Polyploidy, the result of whole genome duplication, is widespread in plants. Over long timescales, polyploids seem to go extinct more often than diploids. Clear genomic signs of long-term polyploid success exist across plants, but they are comparatively rare within individual lineages. To address the 'polyploid paradox' - early success followed by long-term decline - we propose a three-step framework. The first step is 'Supply', the rate at which new polyploids arise, which can spike in stressful conditions because of elevated formation of gametes with unreduced genomes and relatively weak ecological filtering of the generated polyploids. The second step is 'Bridging', which can occur in one or other of two ways: a short-term route, in which genome duplication increases phenotypic and genetic variation and rarely produces phenotypes that fit the new environment; or a longer-term route, when processes that normally exclude rare cytotypes are weakened and polyploids can persist despite the early costs.
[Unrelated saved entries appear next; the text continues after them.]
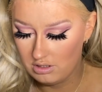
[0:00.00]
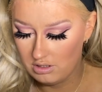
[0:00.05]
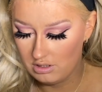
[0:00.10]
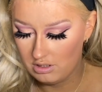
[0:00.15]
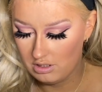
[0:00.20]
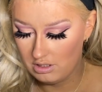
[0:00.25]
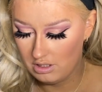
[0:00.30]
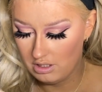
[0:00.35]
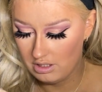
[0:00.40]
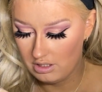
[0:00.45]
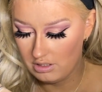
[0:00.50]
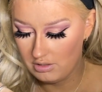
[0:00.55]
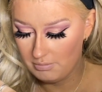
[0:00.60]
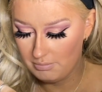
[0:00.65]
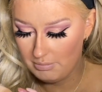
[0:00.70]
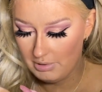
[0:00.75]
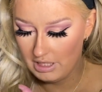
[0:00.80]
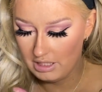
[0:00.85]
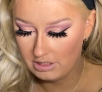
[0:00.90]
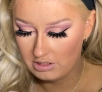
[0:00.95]
I
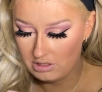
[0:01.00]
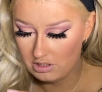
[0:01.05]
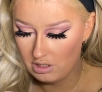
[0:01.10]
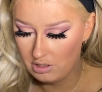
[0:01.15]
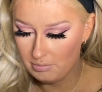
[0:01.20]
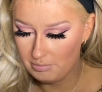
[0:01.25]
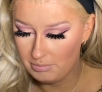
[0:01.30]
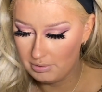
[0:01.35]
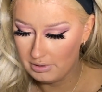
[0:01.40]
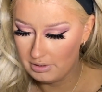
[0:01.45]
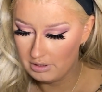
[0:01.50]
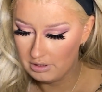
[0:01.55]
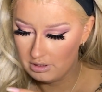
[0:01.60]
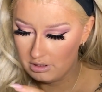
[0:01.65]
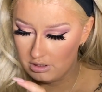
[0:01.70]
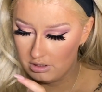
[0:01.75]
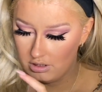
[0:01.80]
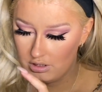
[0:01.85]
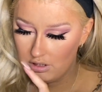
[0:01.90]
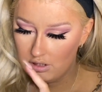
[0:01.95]
picked up
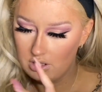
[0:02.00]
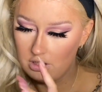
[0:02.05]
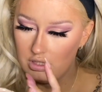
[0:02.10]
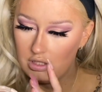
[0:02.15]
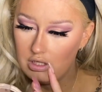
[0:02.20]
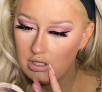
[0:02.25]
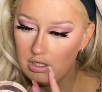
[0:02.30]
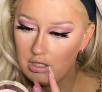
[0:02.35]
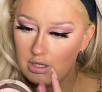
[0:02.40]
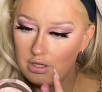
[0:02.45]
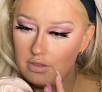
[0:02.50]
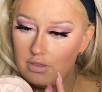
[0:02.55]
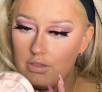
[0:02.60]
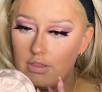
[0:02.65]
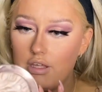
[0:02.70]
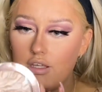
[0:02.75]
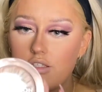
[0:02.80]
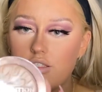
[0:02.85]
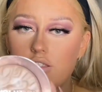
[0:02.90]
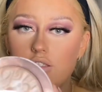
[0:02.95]

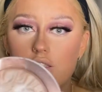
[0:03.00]
this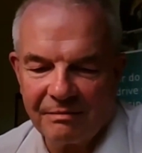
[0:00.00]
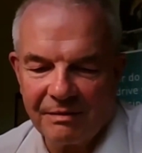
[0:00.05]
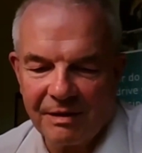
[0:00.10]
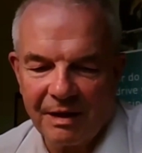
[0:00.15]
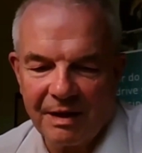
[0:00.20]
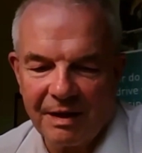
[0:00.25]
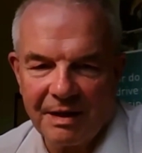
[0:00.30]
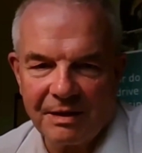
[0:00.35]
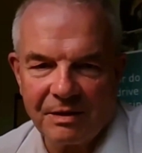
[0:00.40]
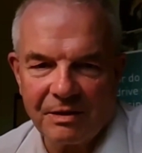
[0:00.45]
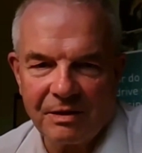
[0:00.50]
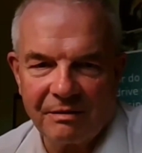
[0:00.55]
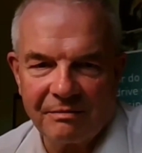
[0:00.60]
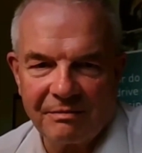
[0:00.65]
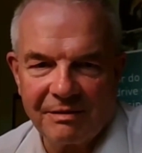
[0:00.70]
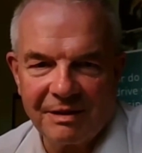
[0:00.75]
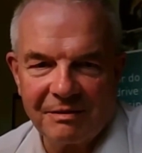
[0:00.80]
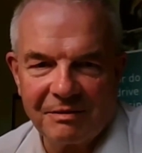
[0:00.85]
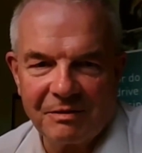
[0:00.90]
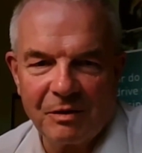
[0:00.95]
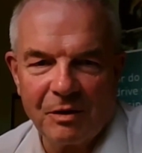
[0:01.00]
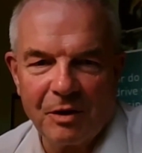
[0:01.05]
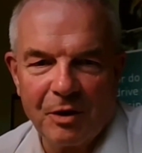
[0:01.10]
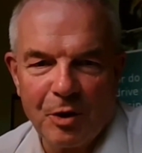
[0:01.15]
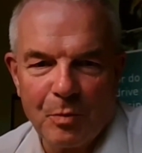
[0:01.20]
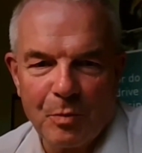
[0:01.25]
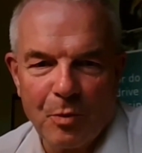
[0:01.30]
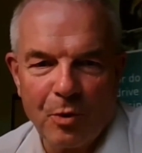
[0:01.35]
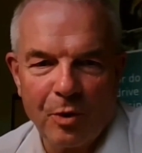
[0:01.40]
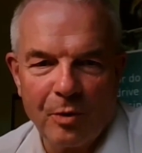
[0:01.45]
delighted to
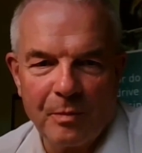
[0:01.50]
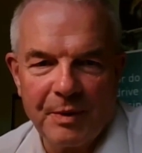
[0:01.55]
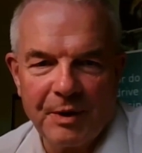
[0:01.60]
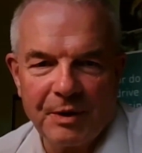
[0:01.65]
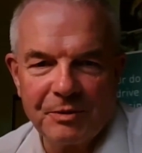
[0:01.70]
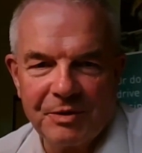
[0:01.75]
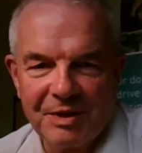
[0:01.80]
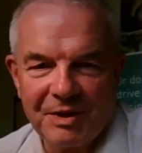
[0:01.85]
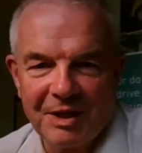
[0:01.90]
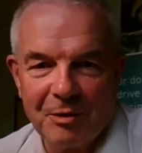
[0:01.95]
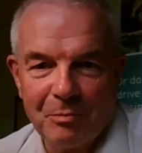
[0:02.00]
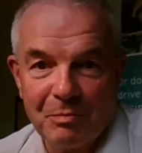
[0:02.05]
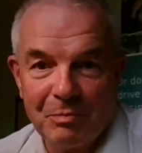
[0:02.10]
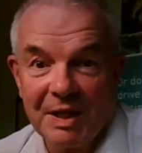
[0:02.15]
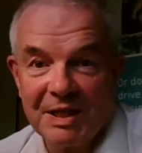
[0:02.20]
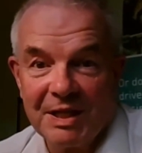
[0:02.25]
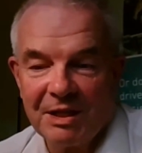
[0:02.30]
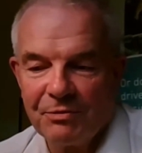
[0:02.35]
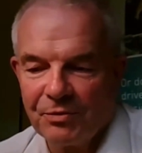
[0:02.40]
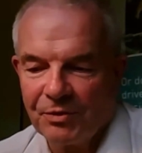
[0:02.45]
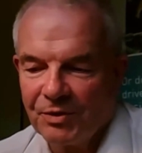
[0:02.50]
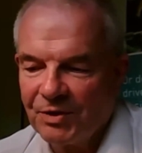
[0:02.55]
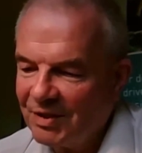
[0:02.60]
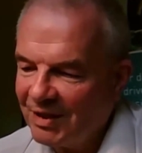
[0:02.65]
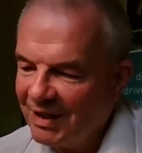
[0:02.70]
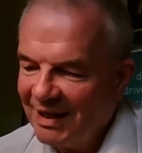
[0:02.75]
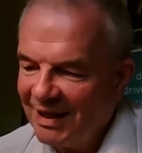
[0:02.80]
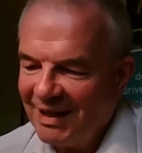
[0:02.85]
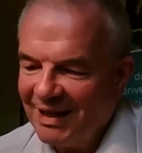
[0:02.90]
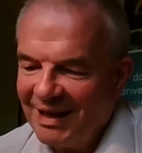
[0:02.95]
learn more about Be
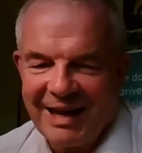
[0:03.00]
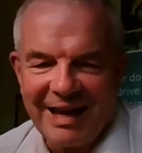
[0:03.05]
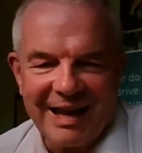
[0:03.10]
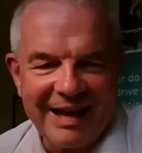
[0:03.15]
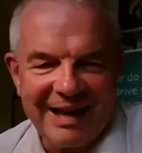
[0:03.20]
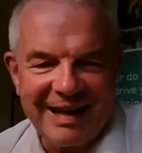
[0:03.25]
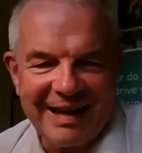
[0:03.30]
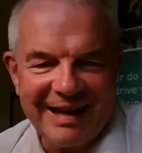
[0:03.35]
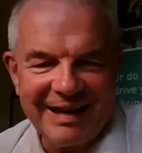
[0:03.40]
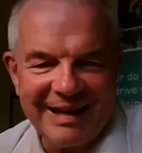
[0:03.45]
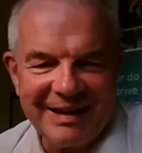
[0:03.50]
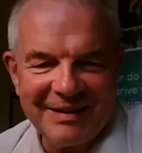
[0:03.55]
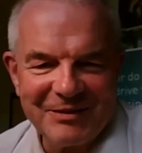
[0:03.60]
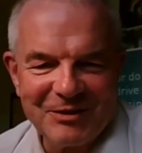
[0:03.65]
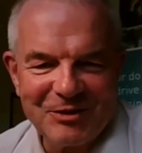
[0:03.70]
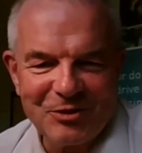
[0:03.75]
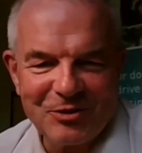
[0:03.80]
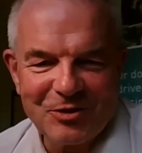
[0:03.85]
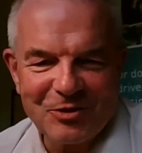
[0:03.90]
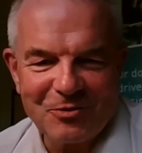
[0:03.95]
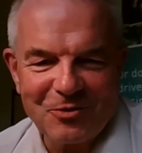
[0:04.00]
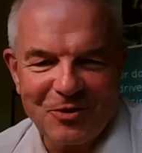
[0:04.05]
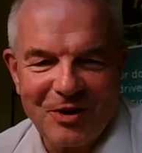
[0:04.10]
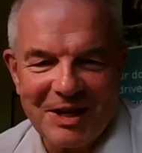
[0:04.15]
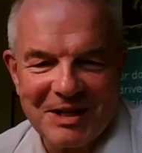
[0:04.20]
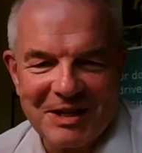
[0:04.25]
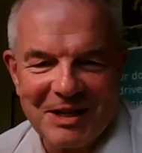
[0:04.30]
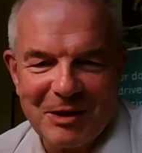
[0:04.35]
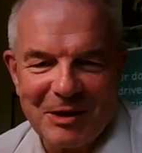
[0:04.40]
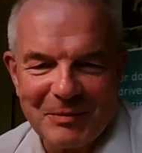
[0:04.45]
Different, which is a
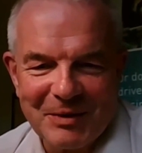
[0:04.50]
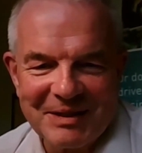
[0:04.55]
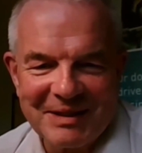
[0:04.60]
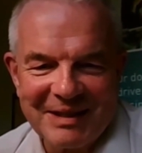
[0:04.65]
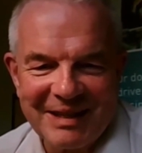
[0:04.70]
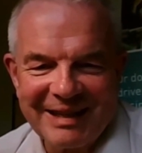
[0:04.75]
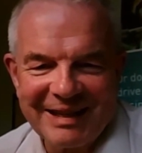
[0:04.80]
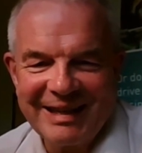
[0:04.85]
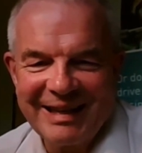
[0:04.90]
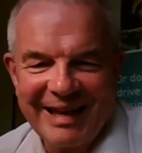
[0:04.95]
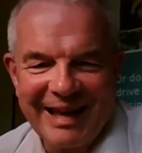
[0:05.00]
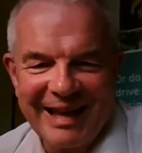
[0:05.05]
great name, I think.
The third and last step, 'Consolidation' determines evolutionary outcomes, where some polyploids achieve niche divergence and persist alone or jointly with diploids, while many are removed by long-term costs. As a result, even though polyploids often succeed in the short term, relatively few persist over macroevolutionary timescales. We refer to this sequence as Supply-Bridging-Consolidation (SBC). In this view, polyploid success reflects demographic assembly and ecological opportunity; adaptation usually follows establishment, rather than causing it. The framework yields testable predictions and offers a unified understanding of when polyploids flourish and when they falter, and why only a small fraction is ultimately retained.